Ideal care
So when she got ill four years ago, it was a just a short journey to Valentia Island Cottage Hospital, where she was welcomed by staff and patients who knew her and her family.
It’s an ideal place, says her son Edward, a secondary school teacher in Killarney. “The staff know the family, the patient themselves — it’s more than a job to a lot of them. That’s what makes the difference between a community hospital and a large nursing home where people wouldn’t know each other.
“We always had a connection with Valentia: my grandfather and my great grandfather ran the mail ferry to Valentia. My grandfather was also Valentia harbour master at one stage.”
Two years before going into hospital, Maureen began to forget simple things, such as where she put the keys.
“She would get very agitated and that became worse as her memory grew worse,” says Edward.

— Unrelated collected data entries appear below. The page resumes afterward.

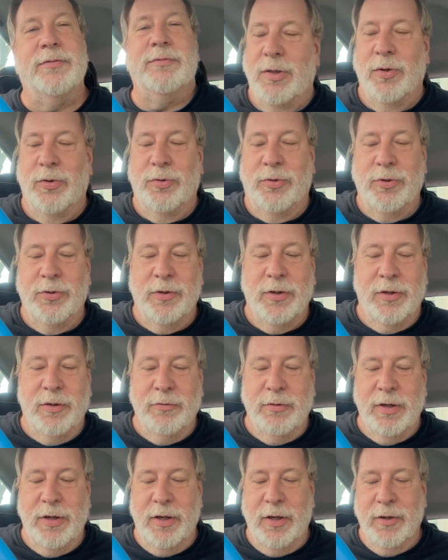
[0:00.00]
don't turn on the
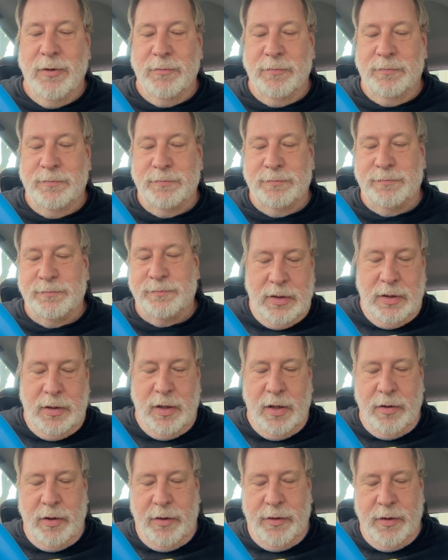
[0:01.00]
radio.
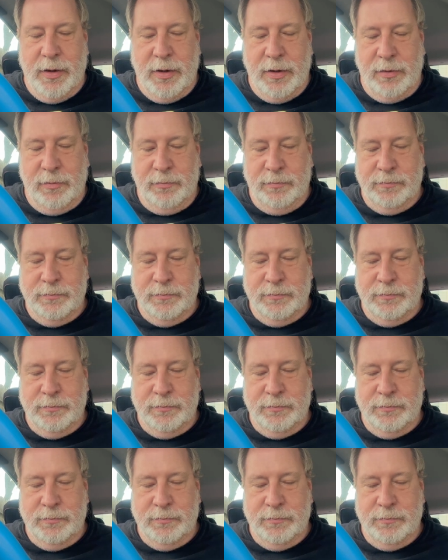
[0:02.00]
Another thing,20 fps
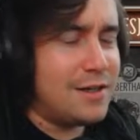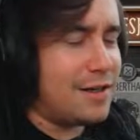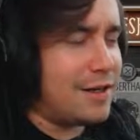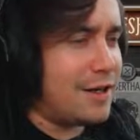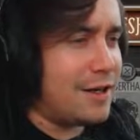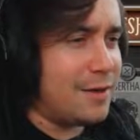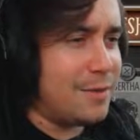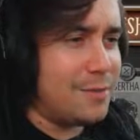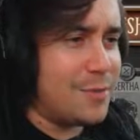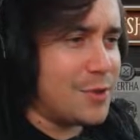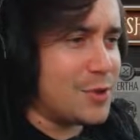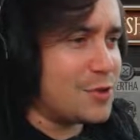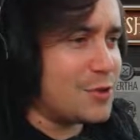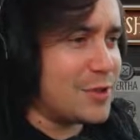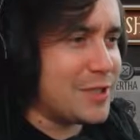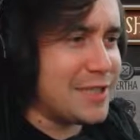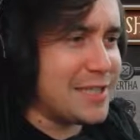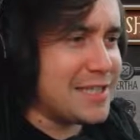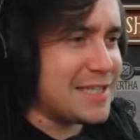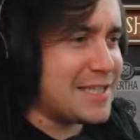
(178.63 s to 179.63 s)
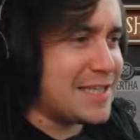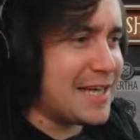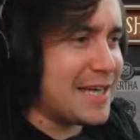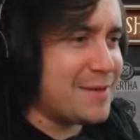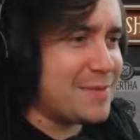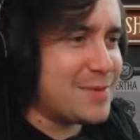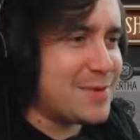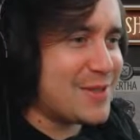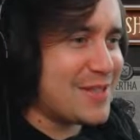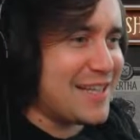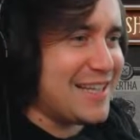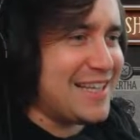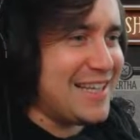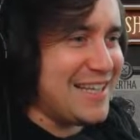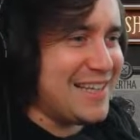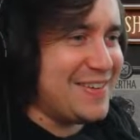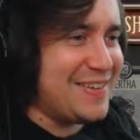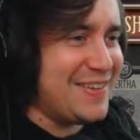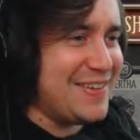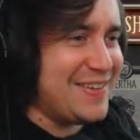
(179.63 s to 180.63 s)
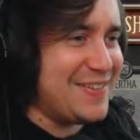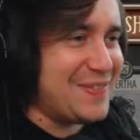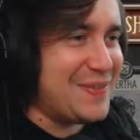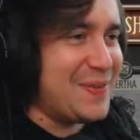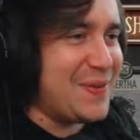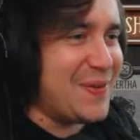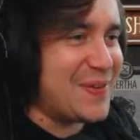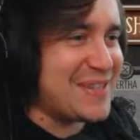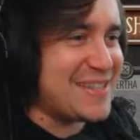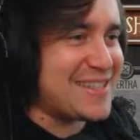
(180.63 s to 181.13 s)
I am butchering these names more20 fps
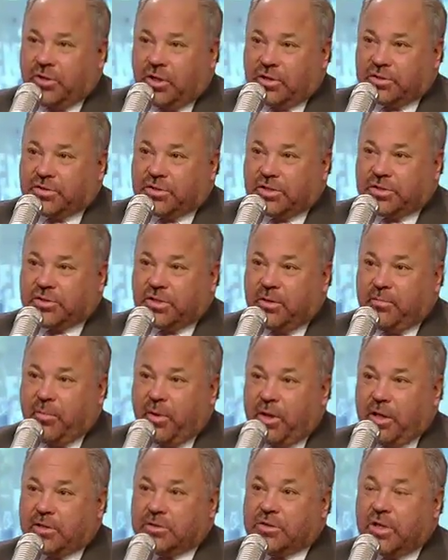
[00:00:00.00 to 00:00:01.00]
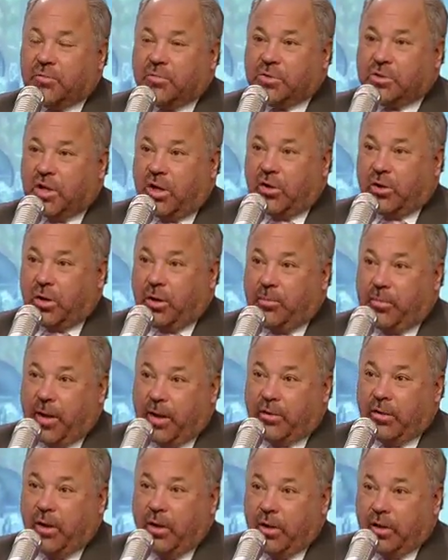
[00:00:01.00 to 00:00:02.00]
on 60 Minutes that were talking
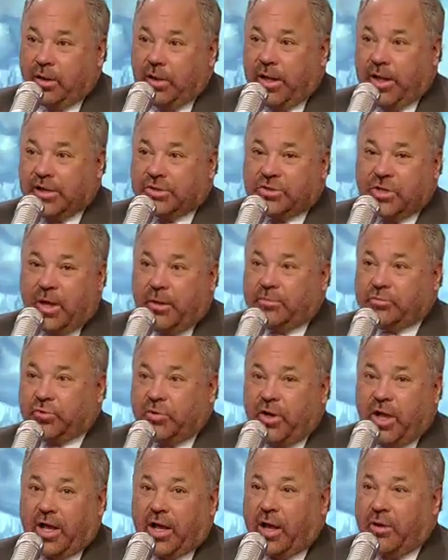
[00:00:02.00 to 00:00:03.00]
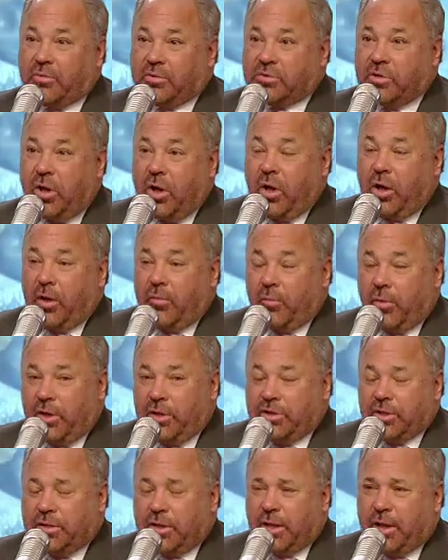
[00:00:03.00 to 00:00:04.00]
about Lance Armstrong. That guy was, what
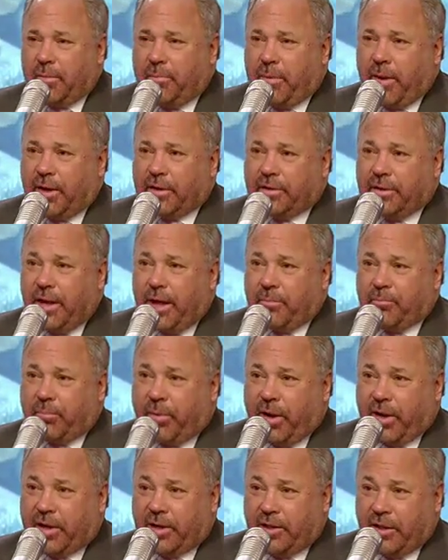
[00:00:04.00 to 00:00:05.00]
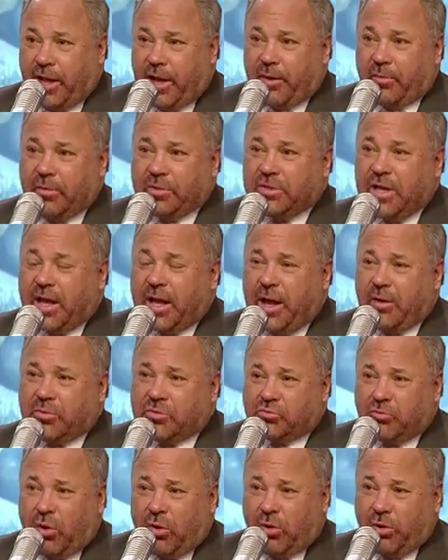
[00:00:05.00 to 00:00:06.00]
did you think about that body language? That guy
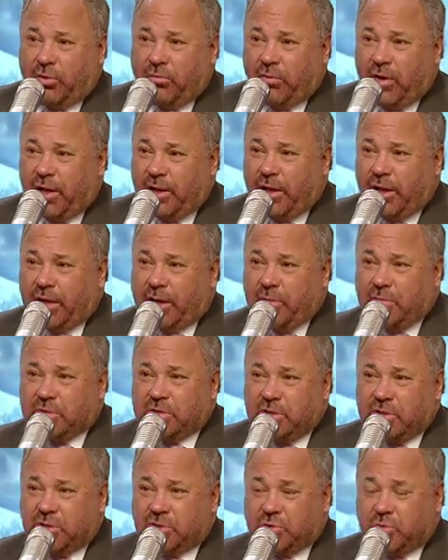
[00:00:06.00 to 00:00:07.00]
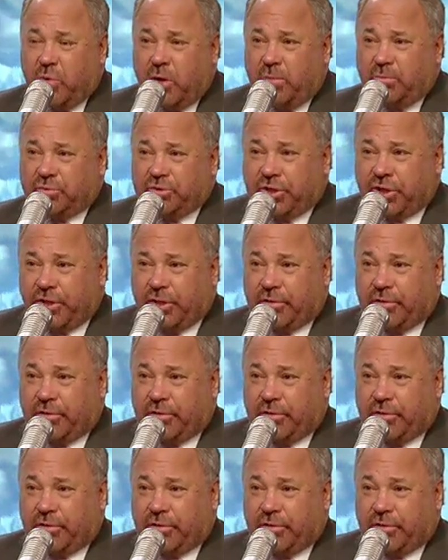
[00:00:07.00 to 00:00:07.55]
was rolling around like he was in a squirm chair.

Alzheimer’s disease was diagnosed. Maureen was put on medication, but then she got a seizure. After treatment in Tralee she was transferred to the Valentia hospital, which caters for people who are living on their own and who need full-time medical care.
Though initially lucid, she is now confined to bed. This week she celebrates her 85th birthday but no longer recognises her two children.
“I go down one weekend, my sister Geraldine [who lives in Tralee] goes down the next. We try to time it so we are feeding her and try to take pressure off the staff. With her dinner, it would take the bones of an hour to feed her. I feel I am doing something useful when I’m doing that rather than just calling and visiting,” says Edward.
He is philosophical about his mother’s deteriorating condition. “It’s acceptance more than grieving. We are lucky that she didn’t become aggressive with Alzheimer’s, as some patients do. She has no idea who we are and that is the hardest part.”
It’s a stark contrast to the independent younger woman who always welcomed people. A confectioner, she gave up work when she married, moving from her homeland of Foilmore.
With her husband working as a radio officer at sea — he died aged 49 — she reared the children along with the help of their paternal grandmother.
“She was very outgoing, a people’s person — every child in the parish had been into the house for buns and cakes,” says Edward. “Someone would call to see her every day. She loved meeting friends and going for walks. She had a great social life.”
Valentia Cottage Hospital is one of nine charities to benefit from this year’s Ring of Kerry Charity Cycle, on Saturday, July 5.